In questo contesto Fernanda, accompagnata da Angelo, incontrò Don Giussani e gli chiese che realtà poteva aiutare in America Latina. La risposta che ottenne fu questa: “Gira tra tutti i luoghi e decidi tu dove ti corrisponde di più”. Angelo aggiunse: “Ma io che ruolo devo avere in tutto questo?”. Giussani rispose con profonda capacità di leggere la totale interattività della coppia e la loro fine ironia: “Tu la accompagnerai facendole da segretario!”. La cosa avvenne e gli Abbondio scelsero Salvador de Bahia dove esistevano gli “alagados” che rappresentavano le peggiori favelas del Brasile, con case su palafitte, mancanza totale di servizi igienici e colera galoppante.

Insieme all’Avsi, i coniugi e la figlia Cinzia diedero vita al risanamento del luogo in un modo del tutto originale perché, come raramente avviene, in totale accordo con la comunità di villaggio.

Questa unicità del metodo venne colta addirittura dalla Banca Mondiale che si affiancò al progetto e lo completò. Ci si poteva fermare: ma gli Abbondio, geni dell’umano, capivano il limite di tanti progetti del Terzo mondo: non bastano le opere fisiche, bisogna educare la gente, soprattutto i giovani. Perciò, dialogando con Julián Carrón con cui continuò la “figliolanza” cominciata con Giussani, gli Abbondio prima fecero costruire una chiesa e un centro sociale, poi gli chiesero che fossero mandati in quel posto un prete, Don Emilio, e una memor, Paola Cigarini.

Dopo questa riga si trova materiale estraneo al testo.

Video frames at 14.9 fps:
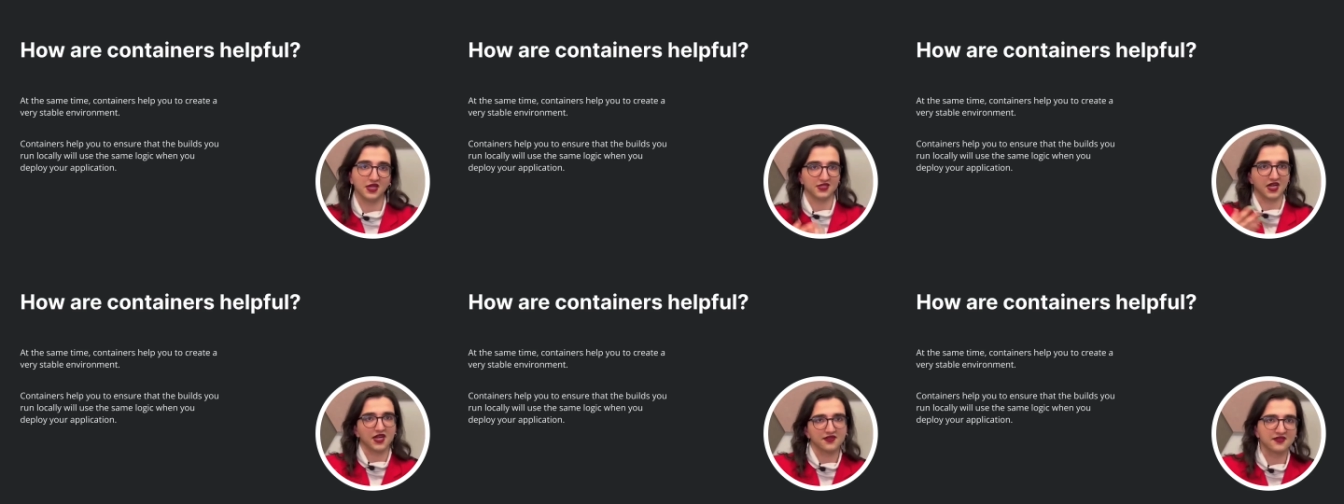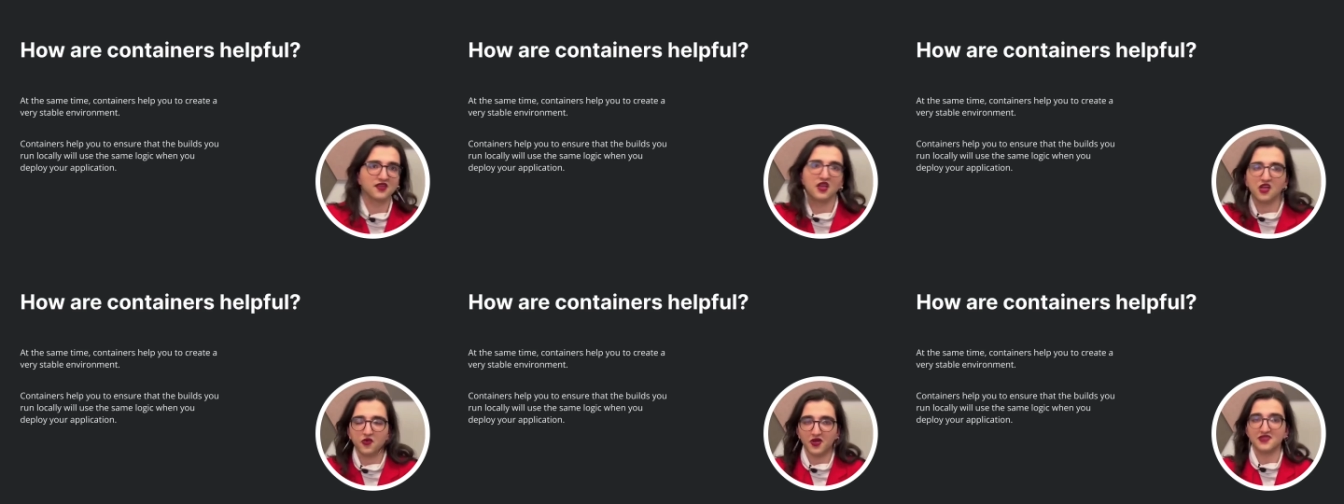And
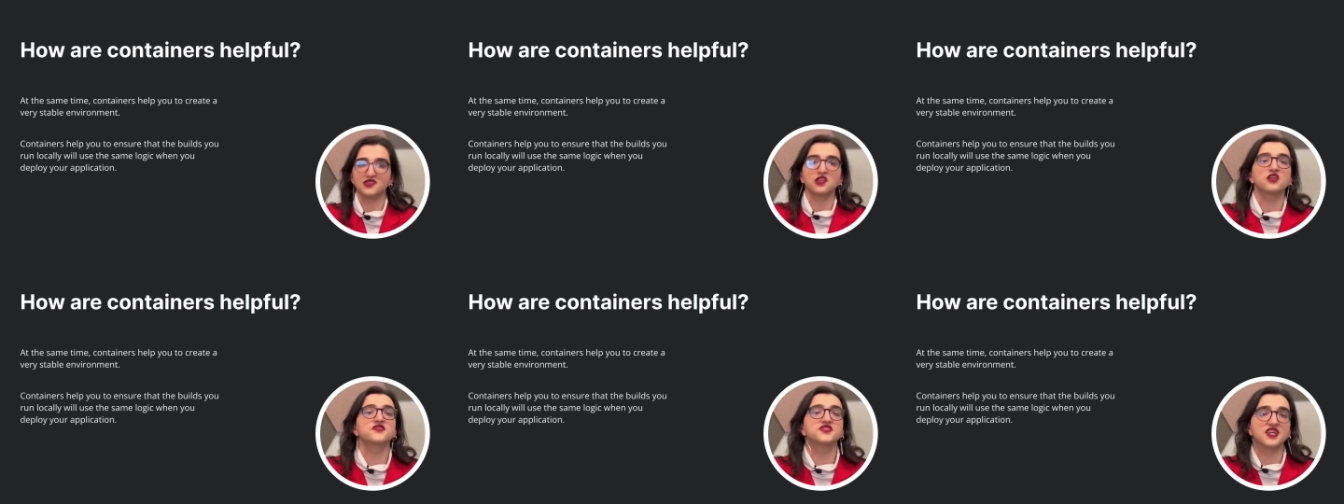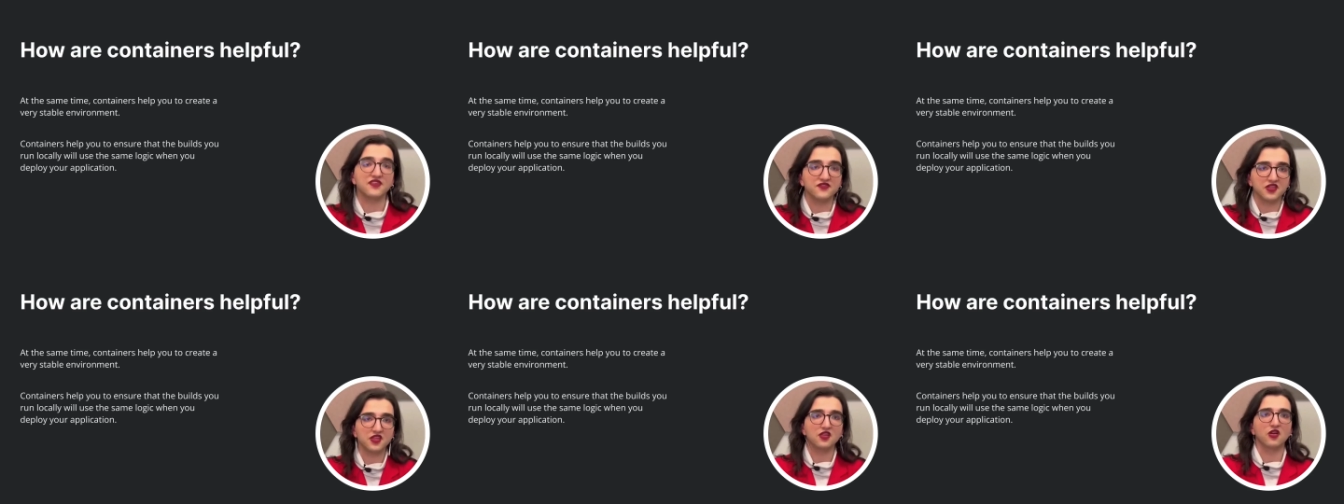that creates a lot of
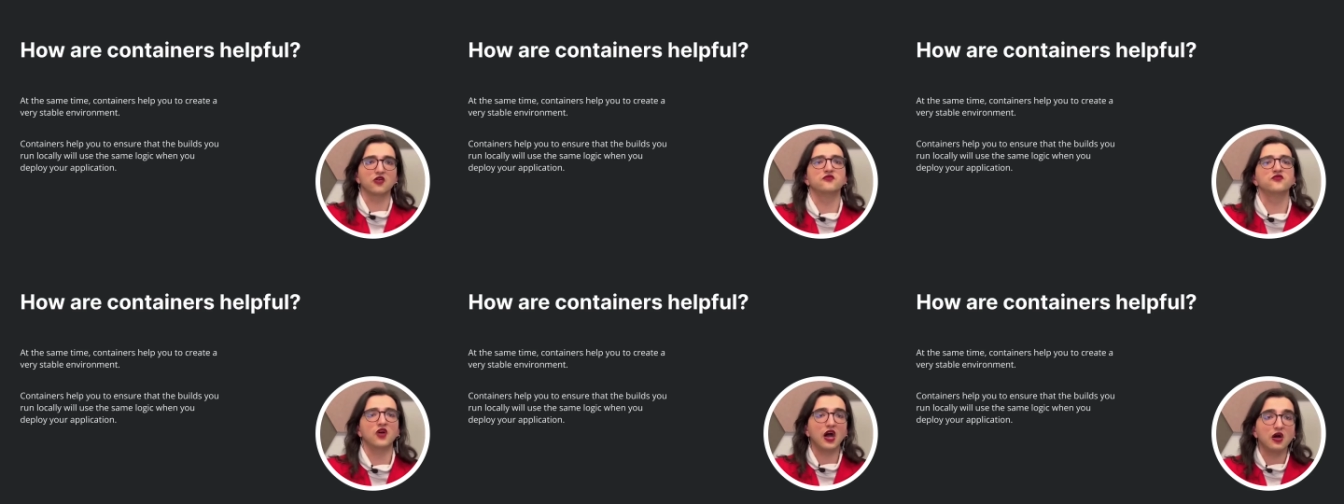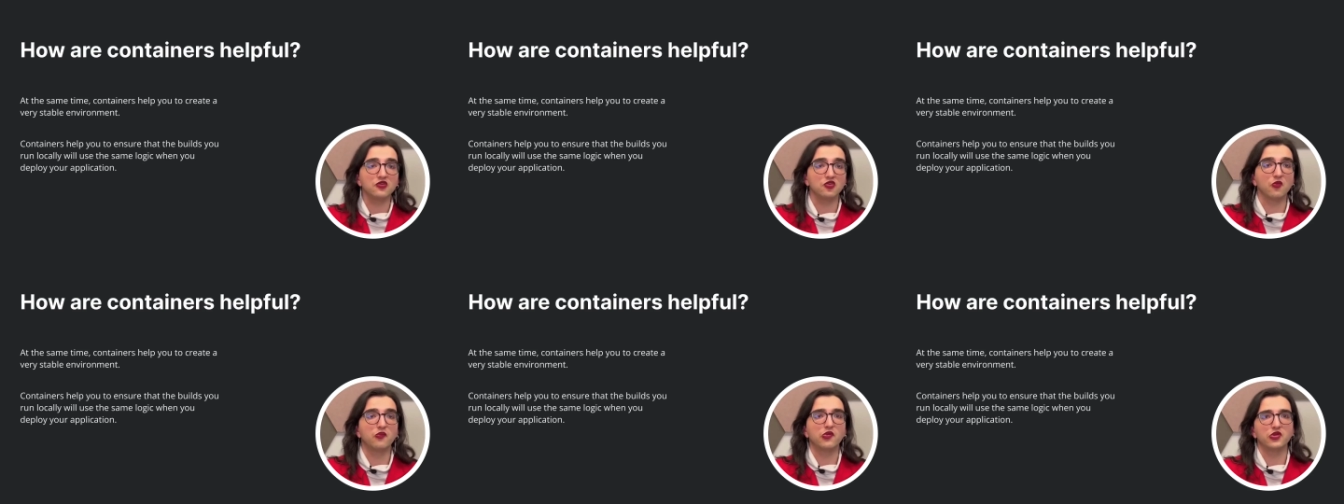safety on
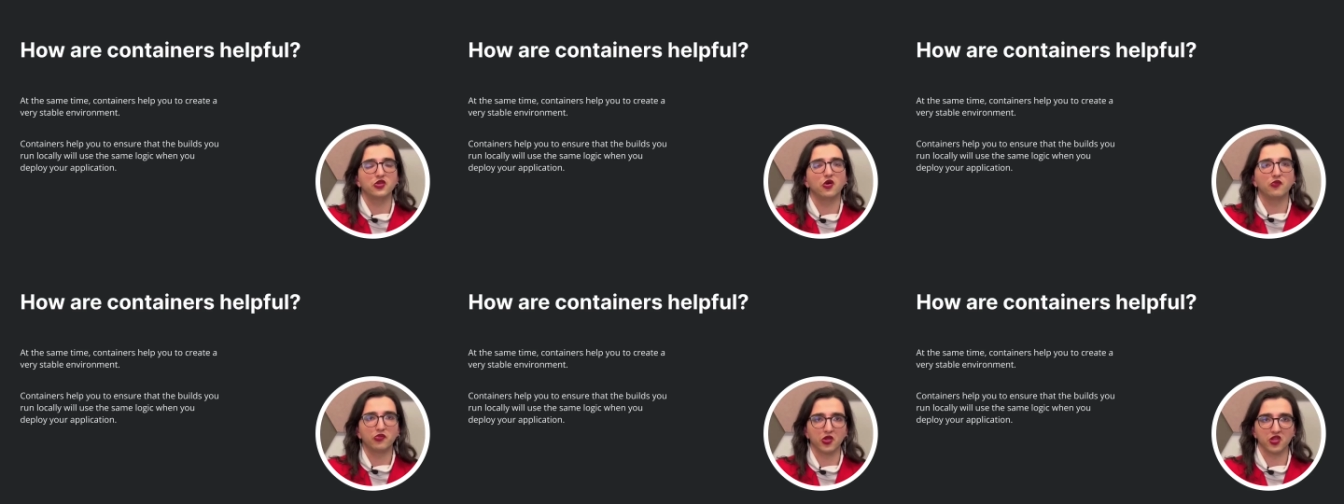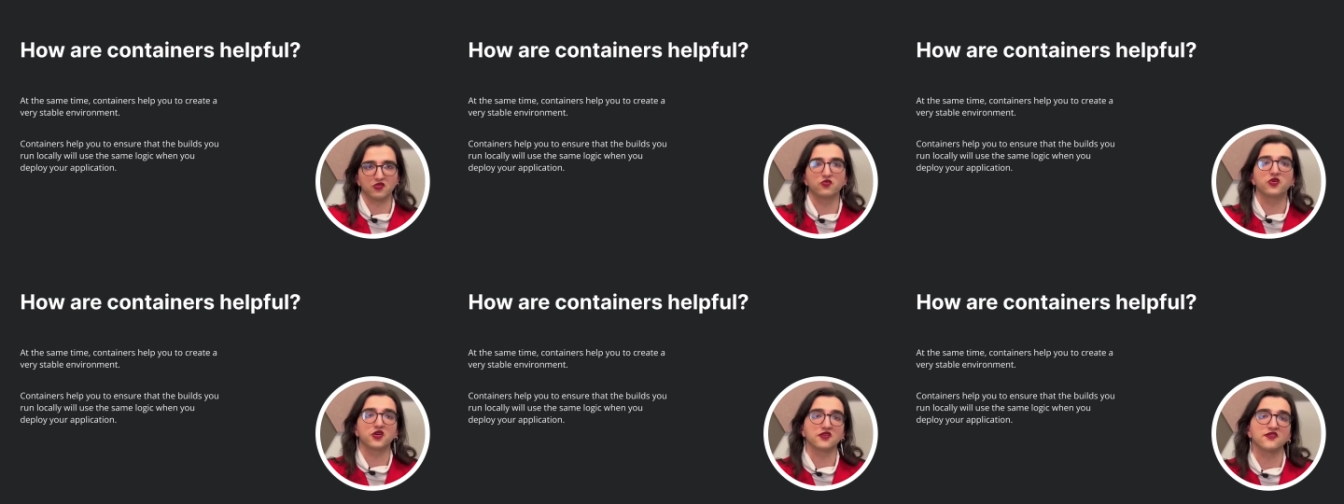how your your
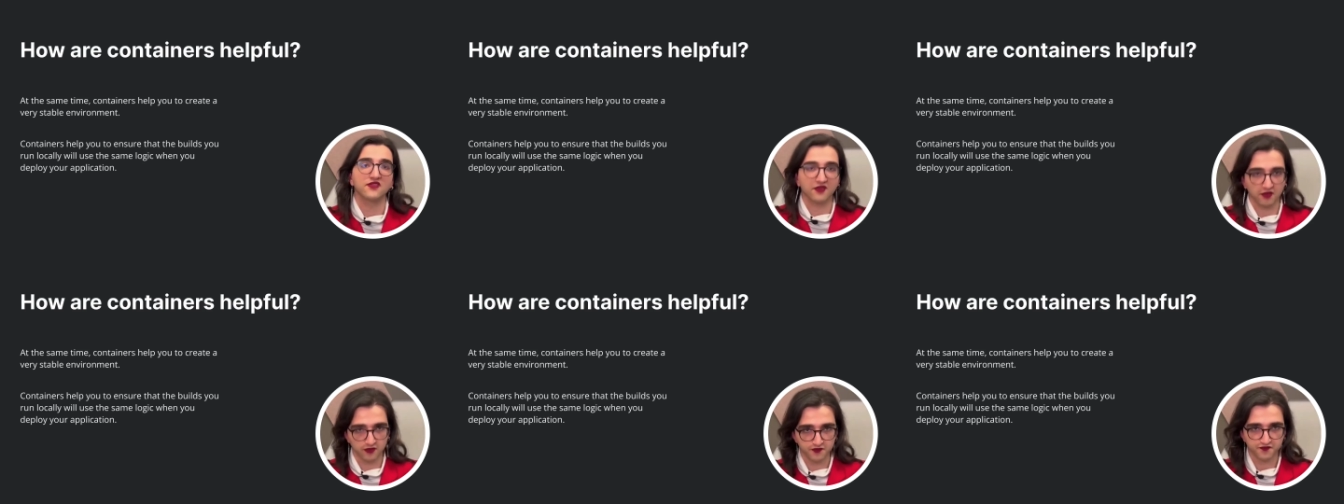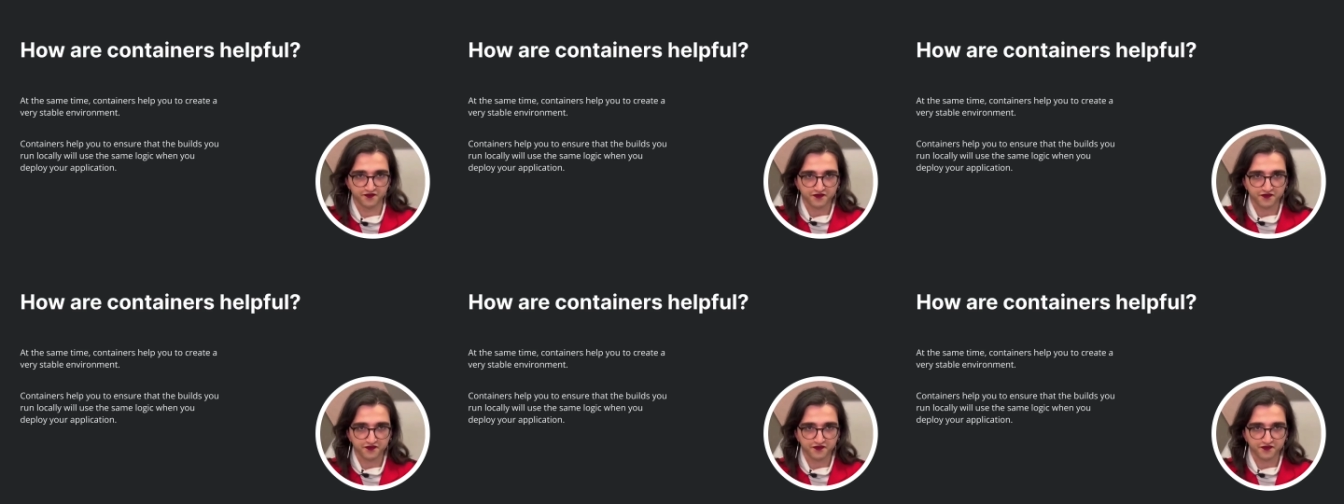product works.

Nacque così una realtà impressionante e unica, frequentata ogni giorno da migliaia di ragazzi che ancora oggi la affollano per essere aiutati nello studio, praticare sport in regolari squadre che partecipano a campionati, essere curati sul piano medico, e in generale essere educati a diventare uomini sottraendosi a un destino infelice.

È quella febbre di vita che ha caratterizzato Angelo e la sua famiglia. Se, come diceva don Giussani, un atto buono salva la vita perché Dio è misericordioso, lassù in cielo Angelo deve essere molto, molto in alto.